Return the listing that follows exactly, with no pictures included.

--- START ---

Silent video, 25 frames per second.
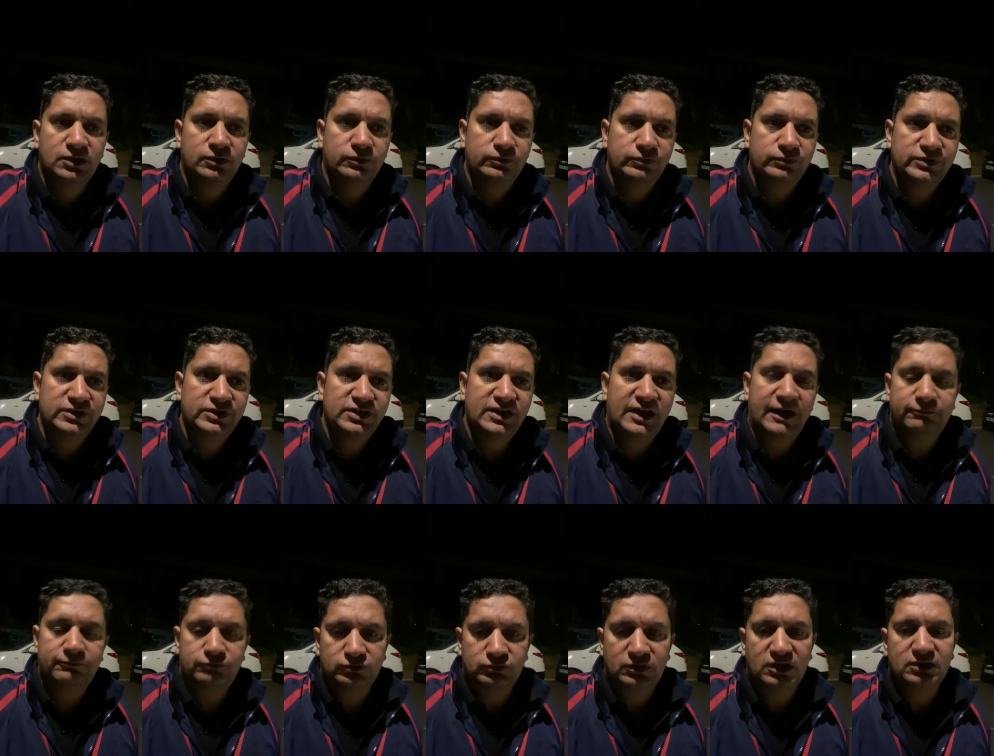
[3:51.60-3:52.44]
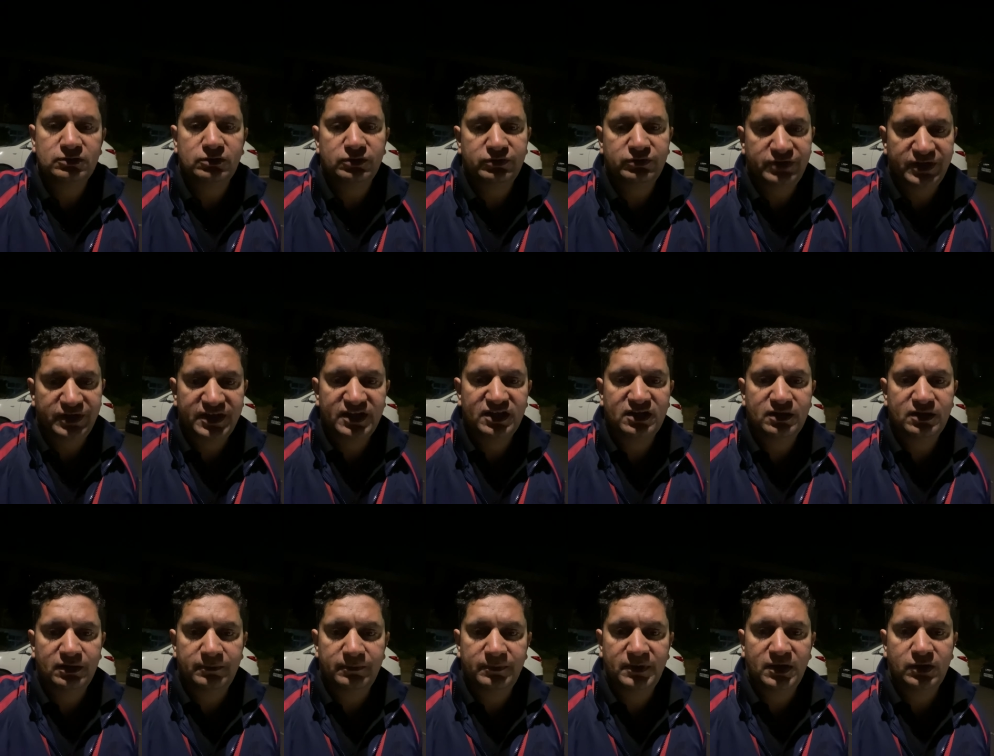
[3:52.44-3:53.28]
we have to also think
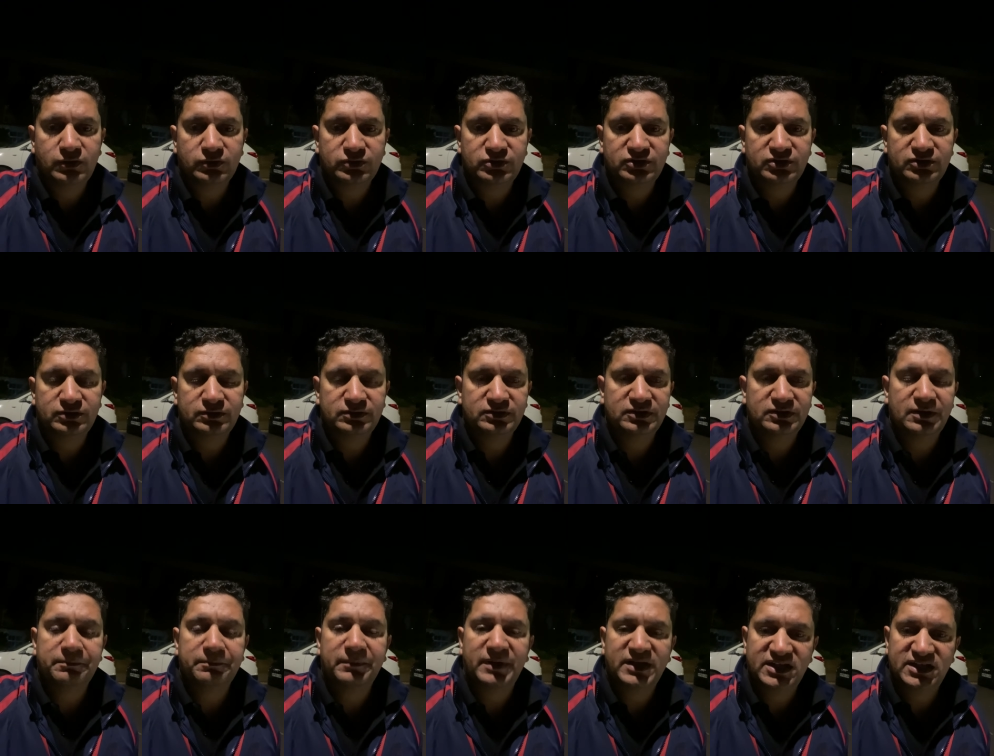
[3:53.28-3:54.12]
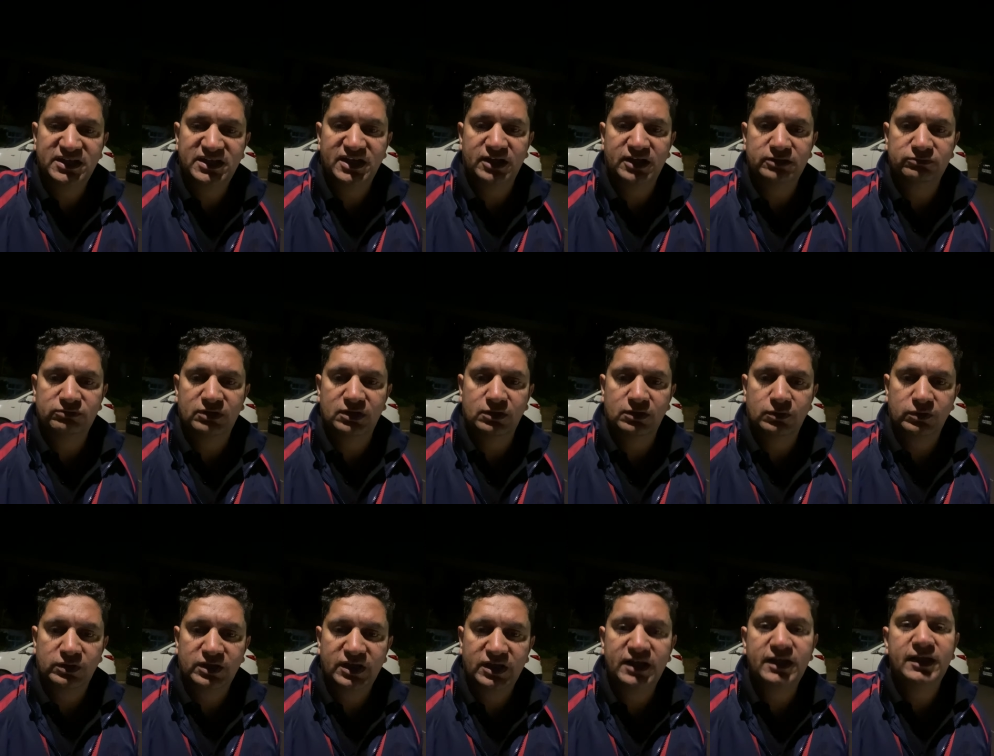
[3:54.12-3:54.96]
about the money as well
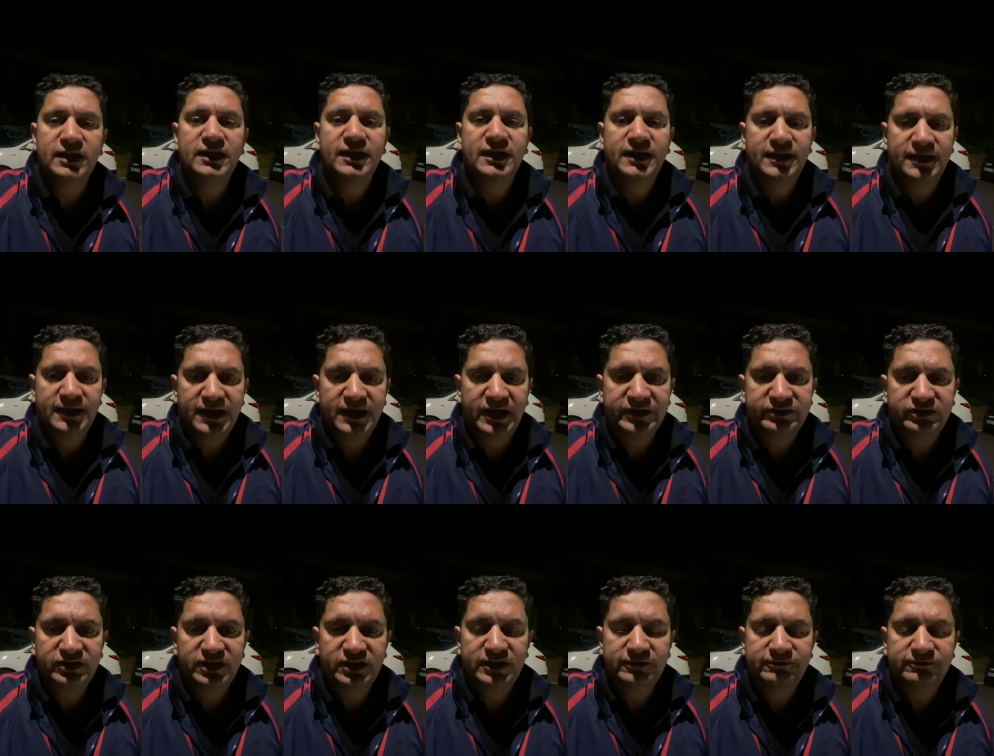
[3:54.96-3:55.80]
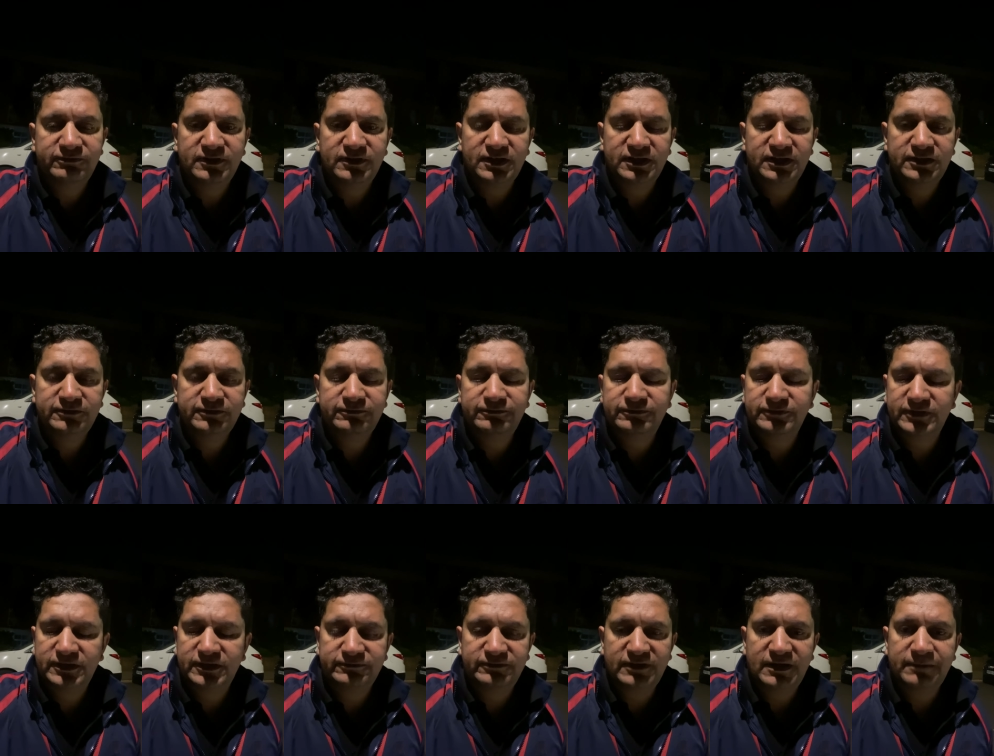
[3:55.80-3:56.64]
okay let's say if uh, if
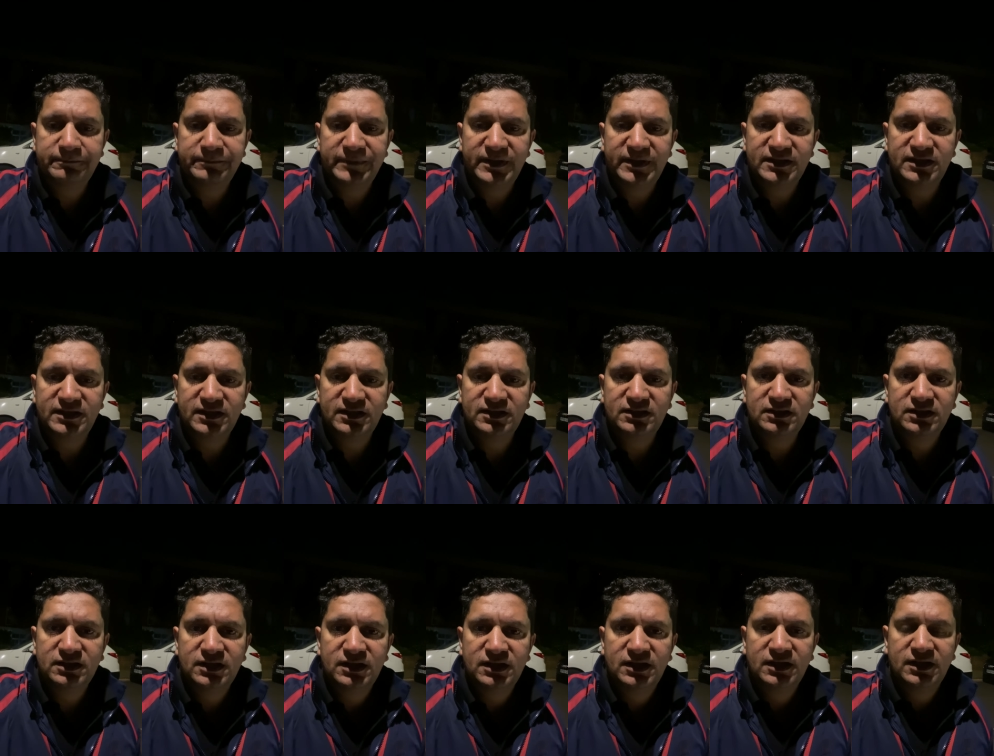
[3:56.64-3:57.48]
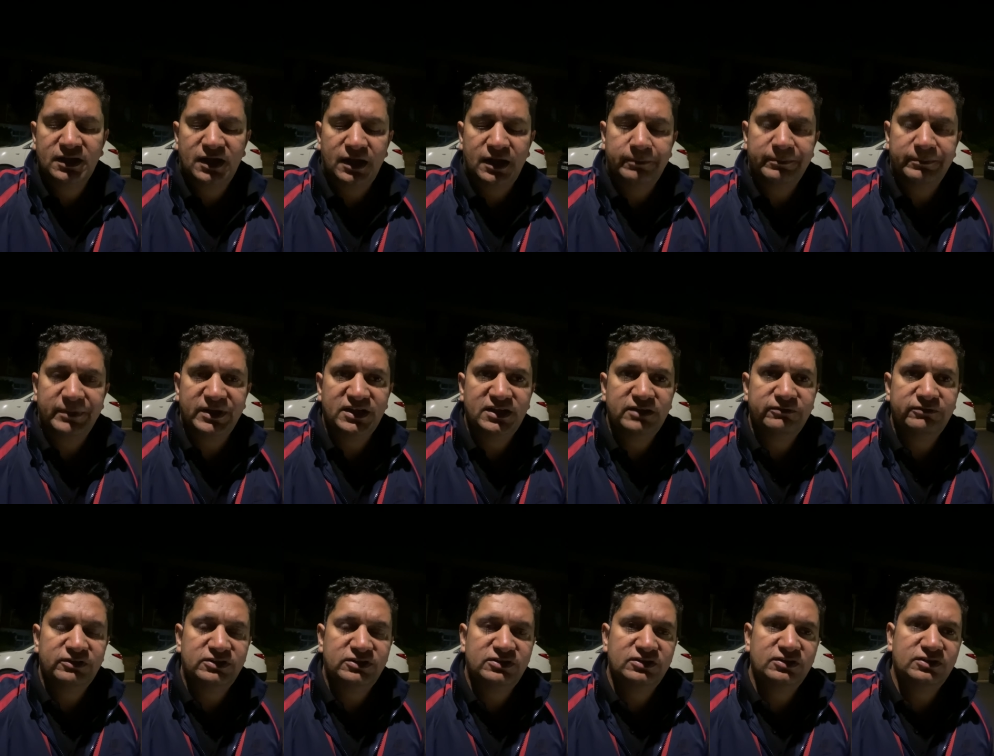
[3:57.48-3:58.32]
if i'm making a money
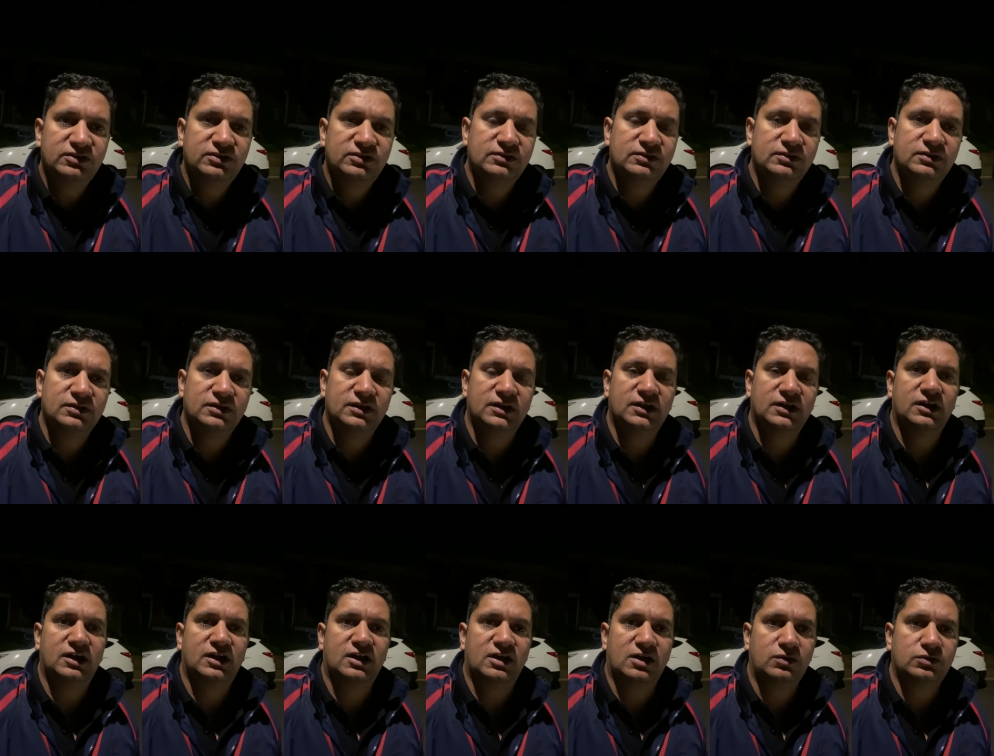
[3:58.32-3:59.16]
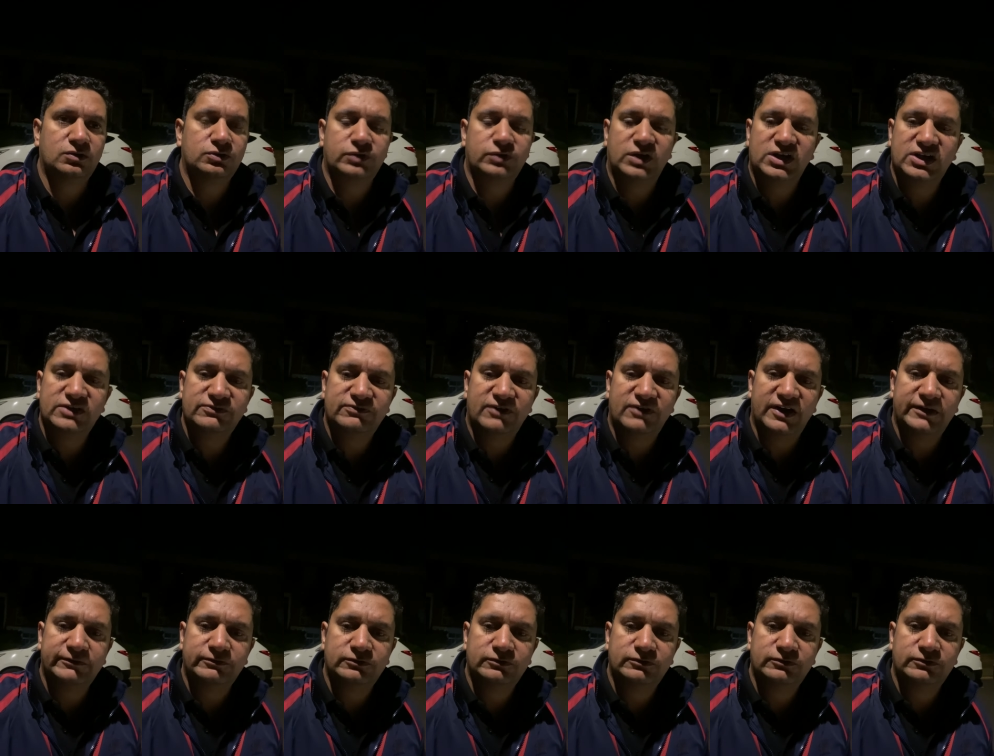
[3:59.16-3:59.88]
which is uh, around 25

--- END ---

Problem solution
Silent video, 25 frames per second.
[3:51.60-3:52.44]
[3:52.44-3:53.28]
we have to also think
[3:53.28-3:54.12]
[3:54.12-3:54.96]
about the money as well
[3:54.96-3:55.80]
[3:55.80-3:56.64]
okay let's say if uh, if
[3:56.64-3:57.48]
[3:57.48-3:58.32]
if i'm making a money
[3:58.32-3:59.16]
[3:59.16-3:59.88]
which is uh, around 25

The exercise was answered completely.